O grande problema dos livros é a dificuldade da Diana Gabaldon em não enrolar. Existem cenas e acontecimentos completamente dispensáveis, que servem apenas para encher páginas. Esses calhamaços facilmente poderiam ter 500 páginas a menos. A Diana é extremamente detalhista e isso não é um problema em si. Pelo contrário: cenas importantes ficam ainda melhores graças à riqueza de detalhes. O problema é que ela se excede demais em momentos totalmente desnecessários, o que torna a leitura cansativa e, muitas vezes, frustrante.
Mas enfim… vamos falar das partes boas, porque elas existem.
Nesse livro, Claire e Jamie mais uma vez estão indo para a guerra (nenhuma novidade aqui), mas dá pra sentir claramente o cansaço dos dois e a vontade genuína de voltar para sua terra e, finalmente, deixar as guerras para trás. O amor entre esse casal é quase palpável parece que só a morte mesmo seria capaz de separá-los.
Temos também, finalmente, um momento feliz para o Jovem Ian (que de jovem já não tem mais nada) e Rachel. Na série, esse casal praticamente não existe, mas nos livros eles ganham um espaço muito bonito. Além disso, temos o casamento de Dorotheia com o irmão da Rachel (sim, esqueci o nome dele 😅), o que traz um certo alívio em meio a tanto caos.

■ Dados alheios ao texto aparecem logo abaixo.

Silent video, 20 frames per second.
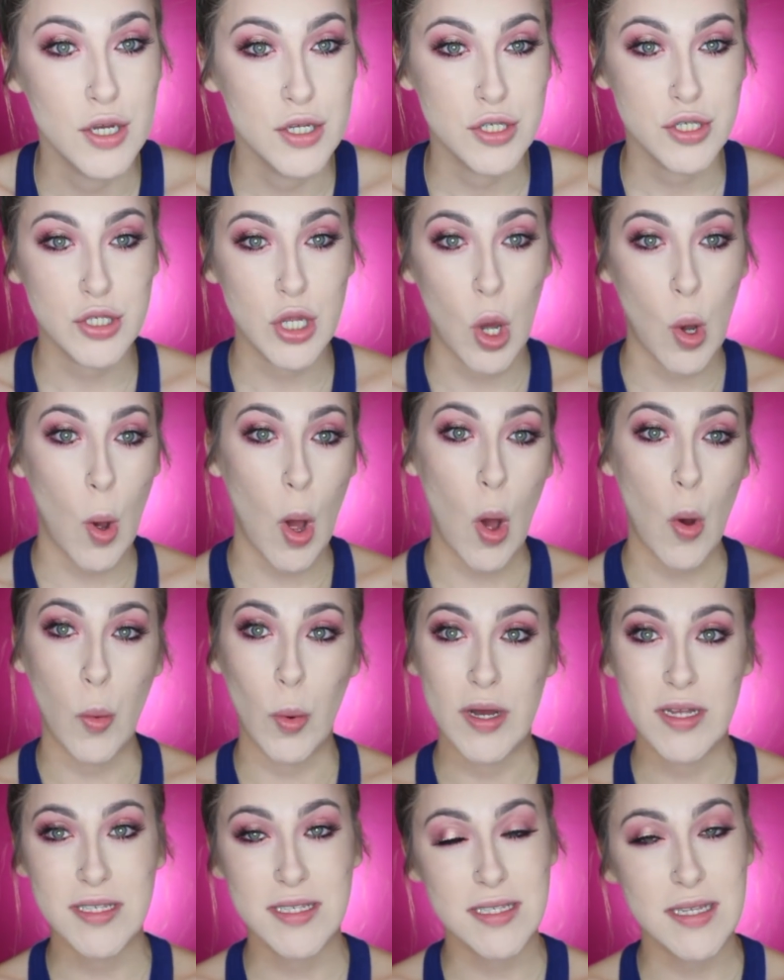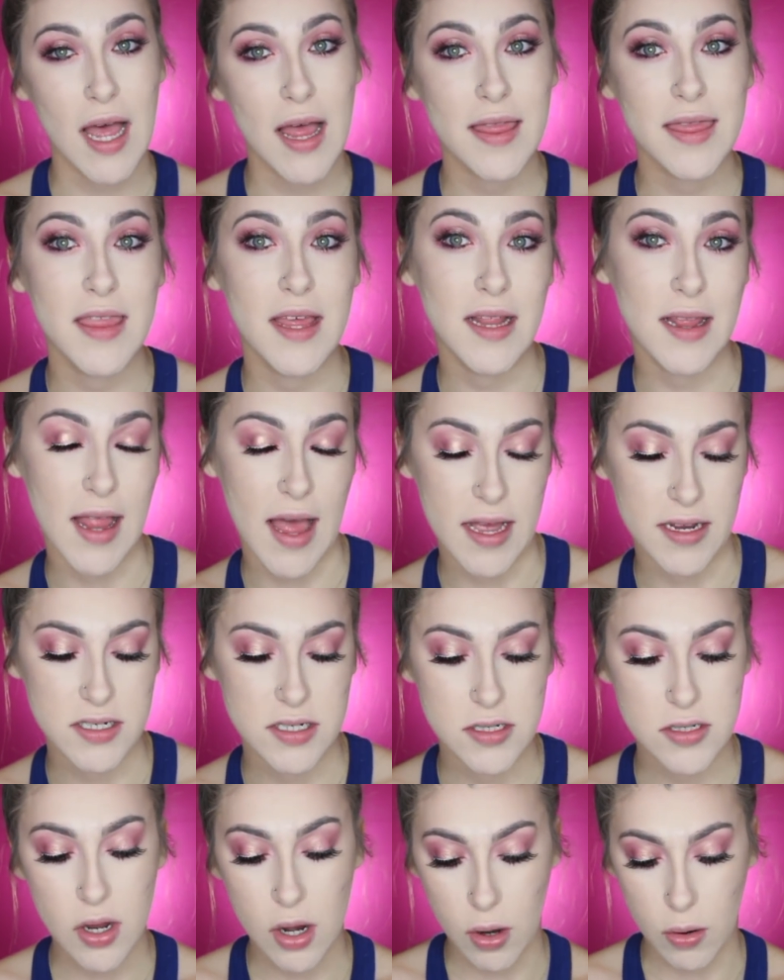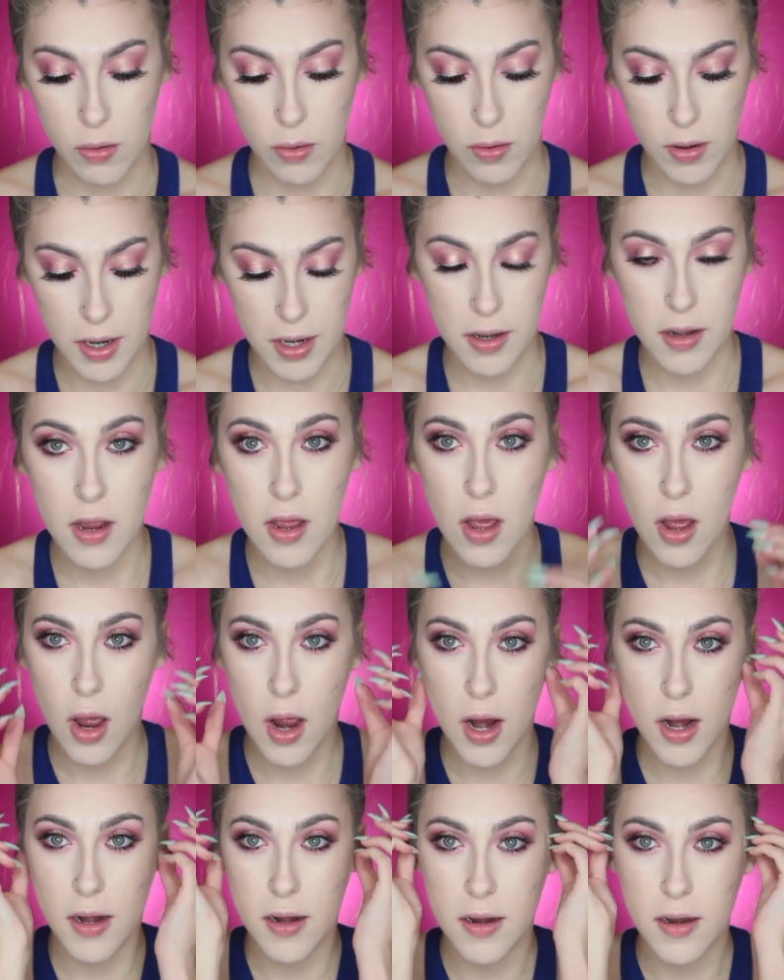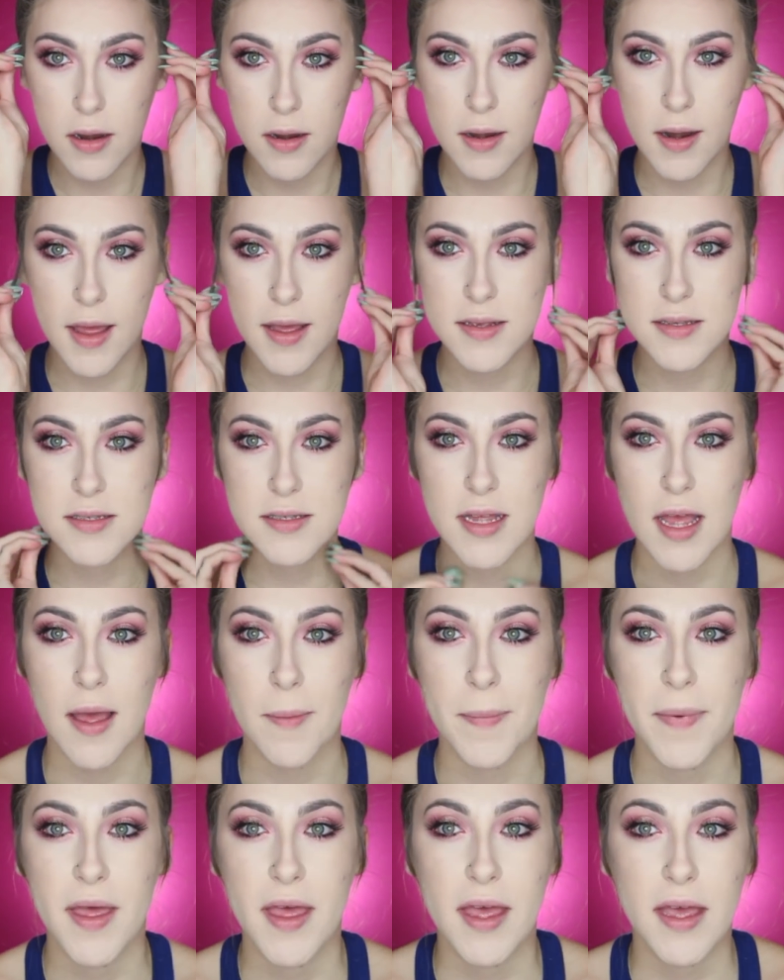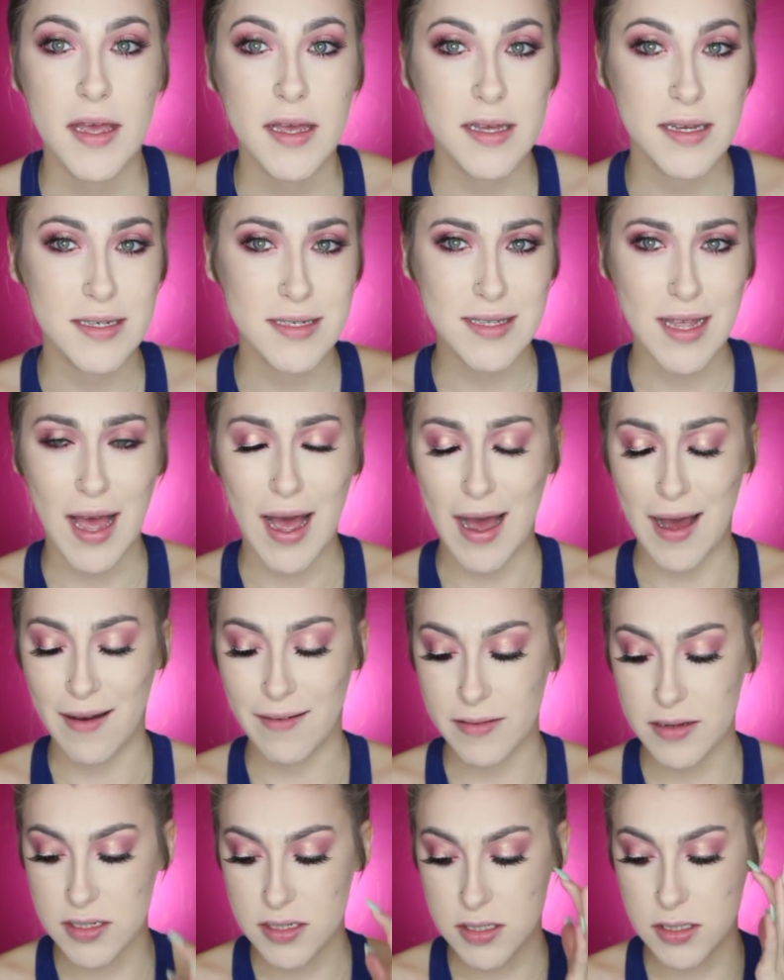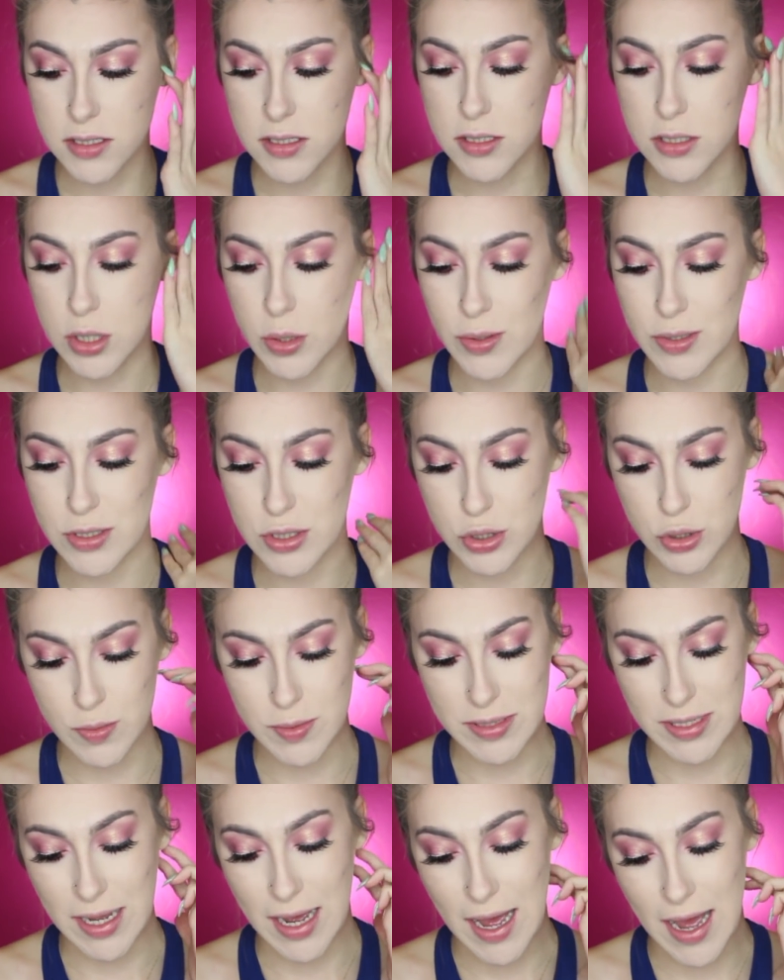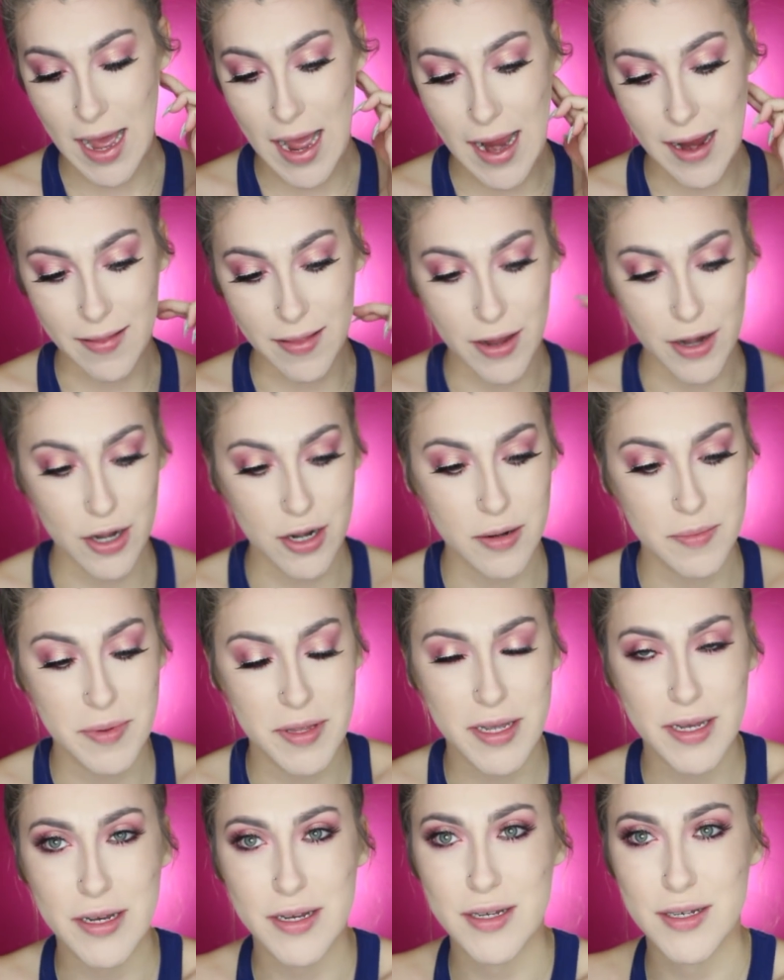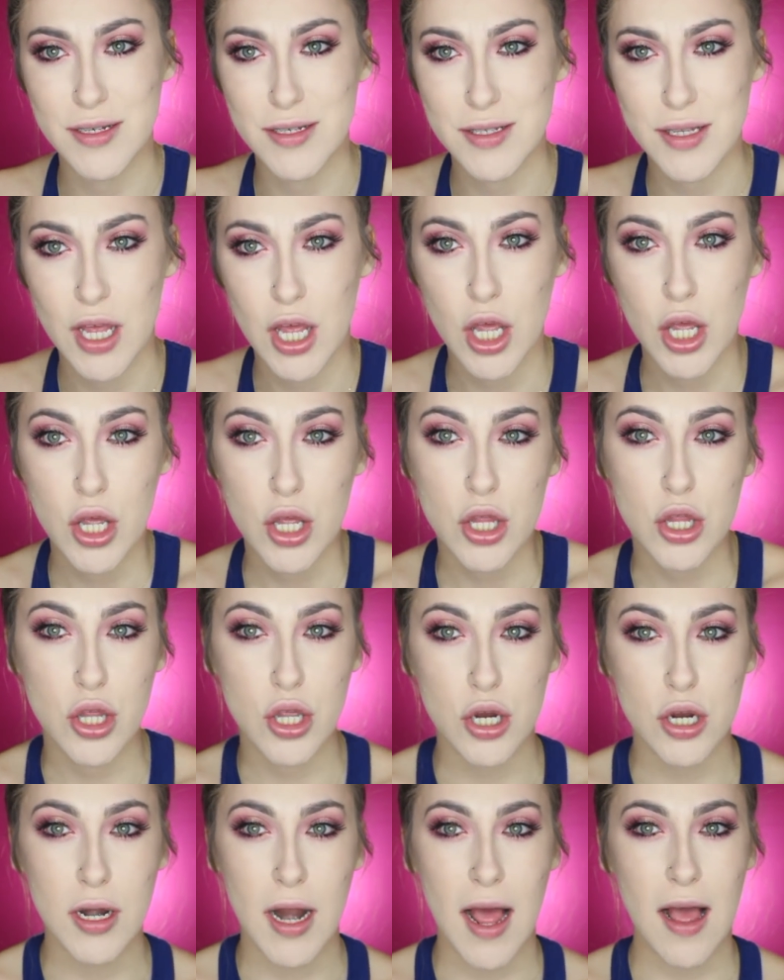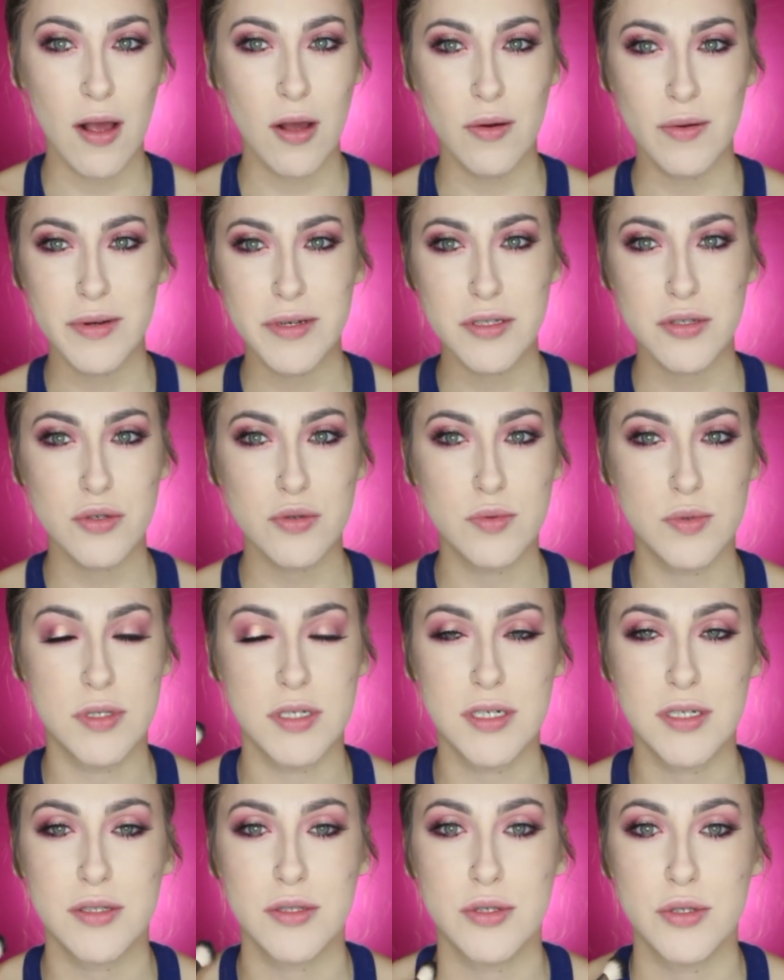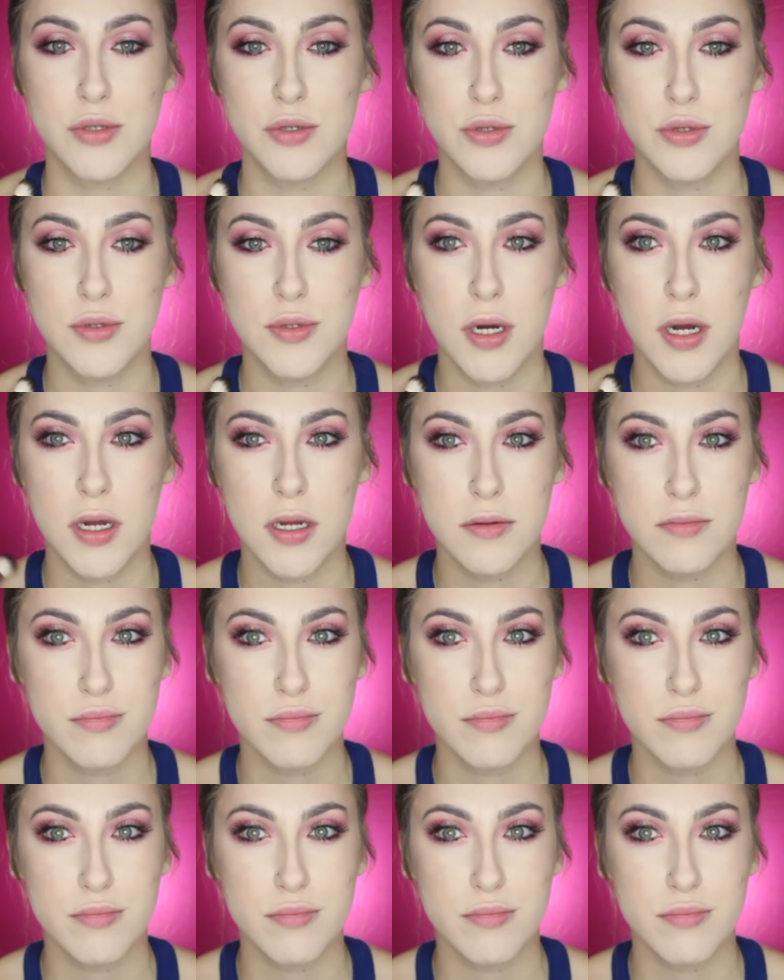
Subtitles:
So once the lashes are on, our next step is obviously going to be highlighter, because you're not going to want to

O John também ganha um protagonismo bem grande nesse livro, e confesso que fiquei apreensiva com a questão da sua sexualidade depois que essa informação chega a um rebelde. Espero muito que isso não se volte contra ele mais pra frente.
Eu realmente achei que, nesse livro, nosso casal principal já estaria com um pé na Escócia. Mas, pelo visto, eles estão fincando raízes novamente na cordilheira dos Fraser.
E a Claire… tadinha. Não tem um minuto de paz nessa saga, né? Do nada, ela leva um tiro e quase vai de arrasta pra cima. Depois de Jamie renunciar ao seu cargo em plena guerra, ele simplesmente para tudo para ficar ao lado dela. Isso vai dar problema pra ele no futuro? Provavelmente. Nem os personagens aguentam mais essa história, gente.
O que eu não engoli de jeito nenhum foi a decisão da Diana de reviver o trauma do estupro da Claire. Nossa, que angústia. Do nada, ela encontra o homem que fugiu antes do Jamie chegar para resgatá-la naquela época. Graças a Deus, o Jamie resolve a situação, e eu espero sinceramente que a autora não volte nesse trauma novamente, porque já foi mais do que suficiente.
Mas o que mais me chocou nesse livro foi a morte da Jane, a prostituta. A série foi extremamente fiel a essa cena, e mesmo assim eu fiquei muito abalada com tudo o que aconteceu. A Diana realmente tem talento pra fazer a gente chorar horrores nessas partes.
O que acontece no livro e não na série
A série cortou algumas cenas do livro 8 e eu entendo completamente essa decisão. Ainda assim, acho importante registrar que aconteceram coisas relevantes no livro que provavelmente vou precisar lembrar quando for ler o último volume da série.
No fim das contas, o livro não é de todo ruim, mas, sendo bem sincera, só uns 30% realmente prestam. Espero que o próximo e último livro seja mais tranquilo e menos sofrido de ler.
Então, se você quer conhecer a história de Outlander, por favor: não leia os livros. Assista à série. Pelo amor de Deus.